# **Food Commodity Prices Analysis and Forecasting in Kenya**

**By:** Charles Kagwanja   **|**   Kevin Kagia  |   Lucy Njambi  | 
 Mwenda Mugambi


---


## **Introduction**
The focus of this project is to analyze and predict the dynamics of food commodity prices in various regions of Kenya. This initiative is essential in a country where agriculture is not only a key economic driver but also vital to the sustenance of its population. The fluctuation in food prices significantly impacts consumers, retailers, farmers, and policymakers. Understanding these price trends and being able to forecast future changes are crucial for effective agricultural planning, budgeting, and policy-making.

### Why This Project Matters

1. **Economic Impact on Farmers and Producers**: Empowering farmers with the knowledge of future price trends, which can guide their crop production and marketing strategies.

2. **Consumer Protection and Budgeting**: Assisting consumers, especially in lower-income groups, to better plan their food budgets.

3. **Policy Making and Food Security**: Enabling policymakers to formulate strategies that can stabilize food markets and ensure food security.

4. **Retail and Distribution Management**: Helping retailers and distributors in optimizing their inventory and pricing strategies.

5. **Aid and Intervention Planning**: Assisting NGOs and international organizations in planning and distributing aid more effectively.

6. **Market Stability and Investment**: Attracting investment in the agricultural sector by providing a clearer understanding of market dynamics.

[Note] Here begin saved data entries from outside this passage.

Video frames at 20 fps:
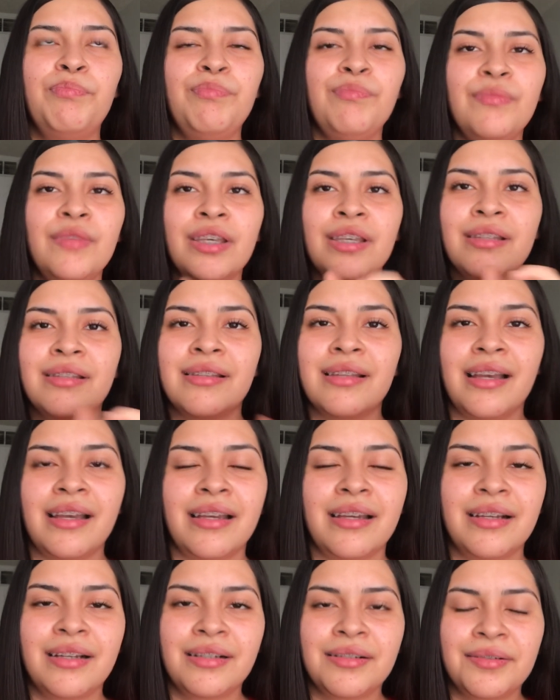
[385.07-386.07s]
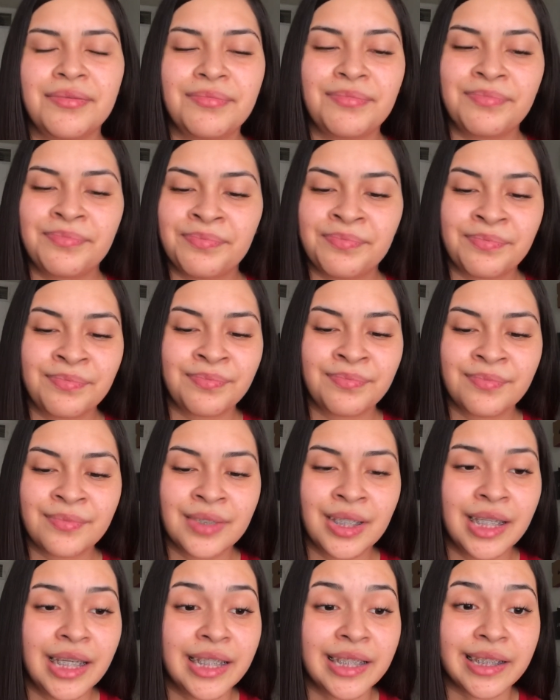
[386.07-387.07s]
it's like
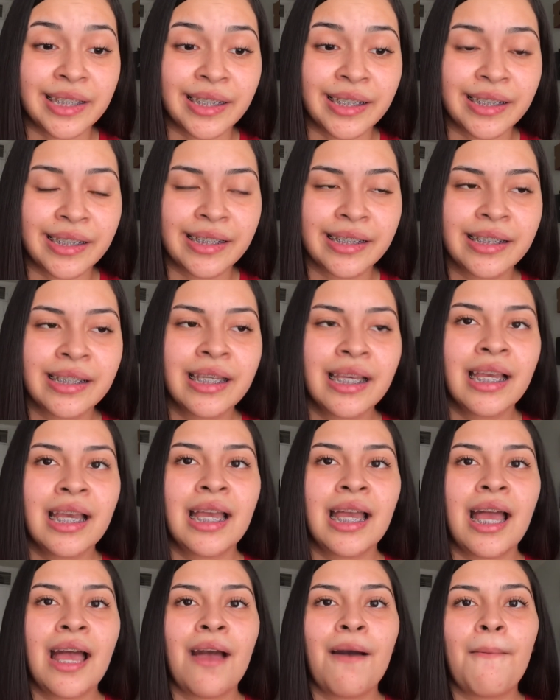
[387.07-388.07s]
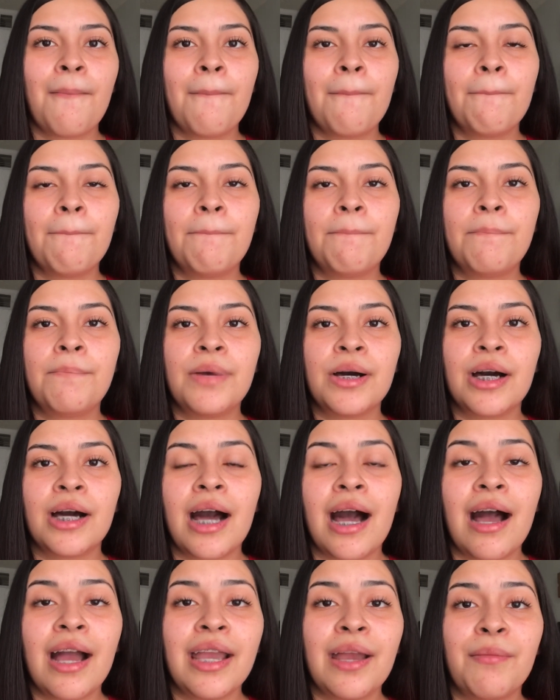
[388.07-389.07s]
it sucks
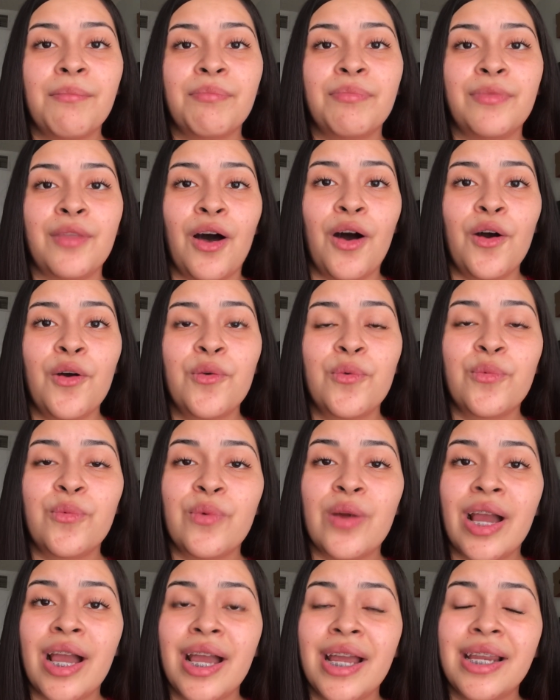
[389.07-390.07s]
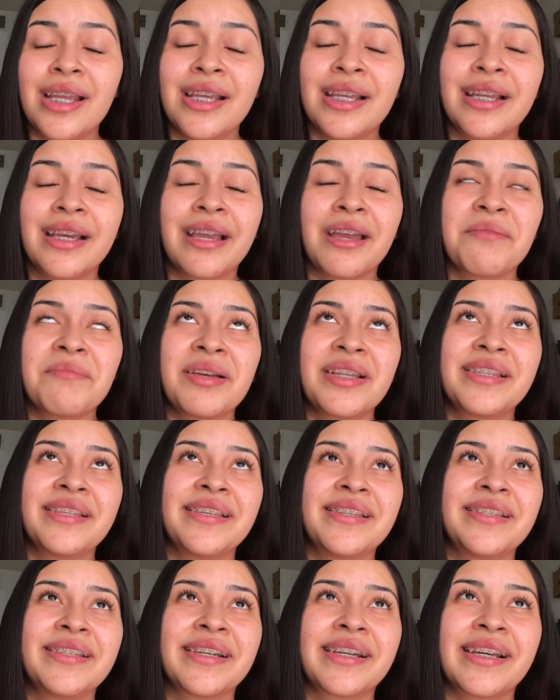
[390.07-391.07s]
but I am not ready to get my
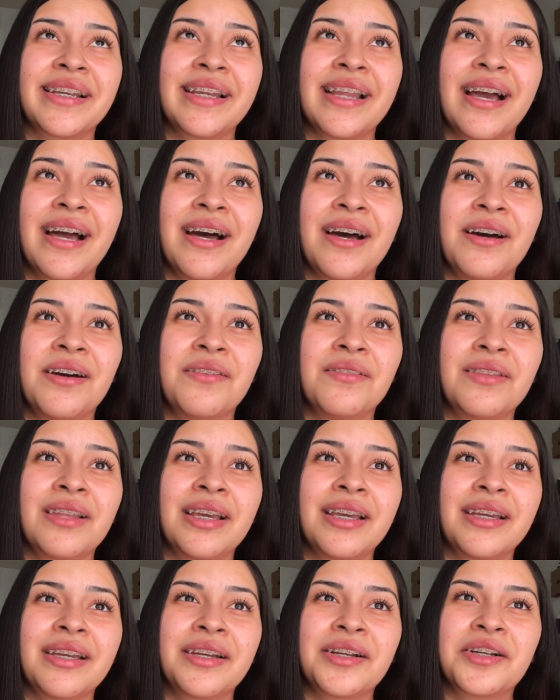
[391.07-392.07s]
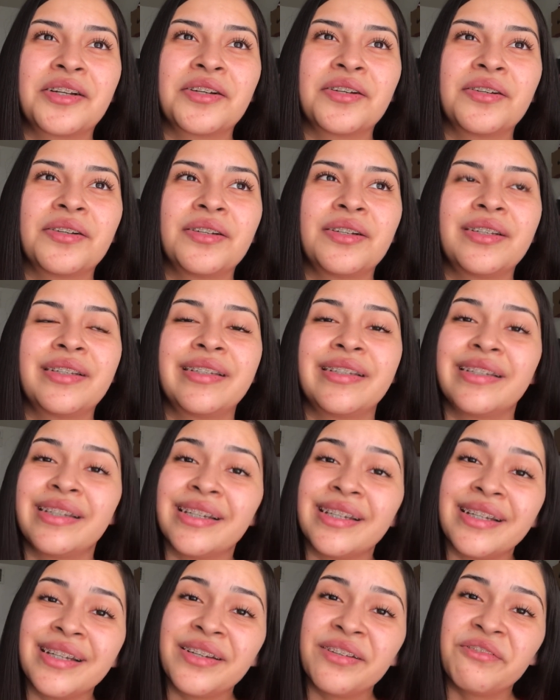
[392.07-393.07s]
teeth taken out like
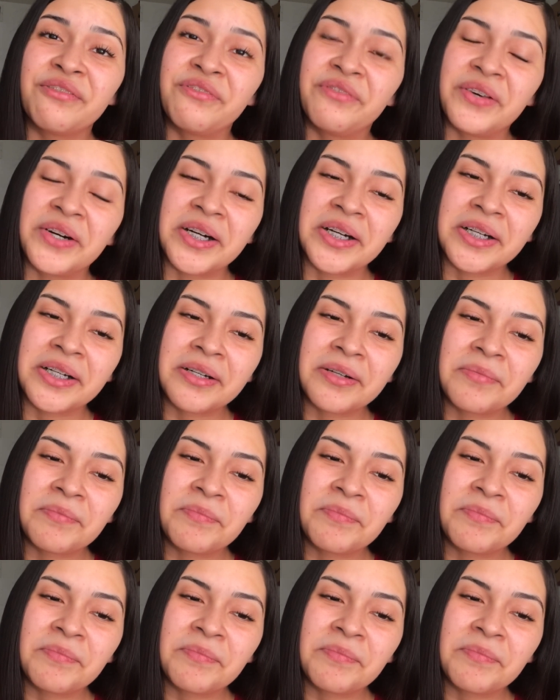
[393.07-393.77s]
shit fuck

7. **Research and Development**: Contributing to academic and practical research in market dynamics and agricultural economics.

### Goals of the Project

- **Analyzing Price Trends and Seasonality**: Identify historical patterns in commodity prices across different markets in Kenya.
- **Understanding Regional Variations**: Examine price differences across various regions to understand market dynamics.
- **Forecasting Future Prices**: Develop models to predict future commodity prices.


### Primary Stakeholders

- Kenyan Ministry of Agriculture
- Farmers' Associations and Agricultural Cooperatives
- Retailers and Market Analysts
- Non-Governmental Organizations and International Bodies
- The General Public

## **Business Understanding**

This project aims to provide actionable insights into the trends and future predictions of food commodity prices in Kenya. By leveraging data science and time series forecasting methods, this project seeks to contribute towards more stable and predictable food markets in Kenya.

## **Data Understanding**
### Data Source

The dataset for this project was obtained from the Humanitarian Data Exchange (HDX), specifically from the World Food Programme's food price database for Kenya. The dataset can be accessed [here](https://data.humdata.org/dataset/wfp-food-prices-for-kenya).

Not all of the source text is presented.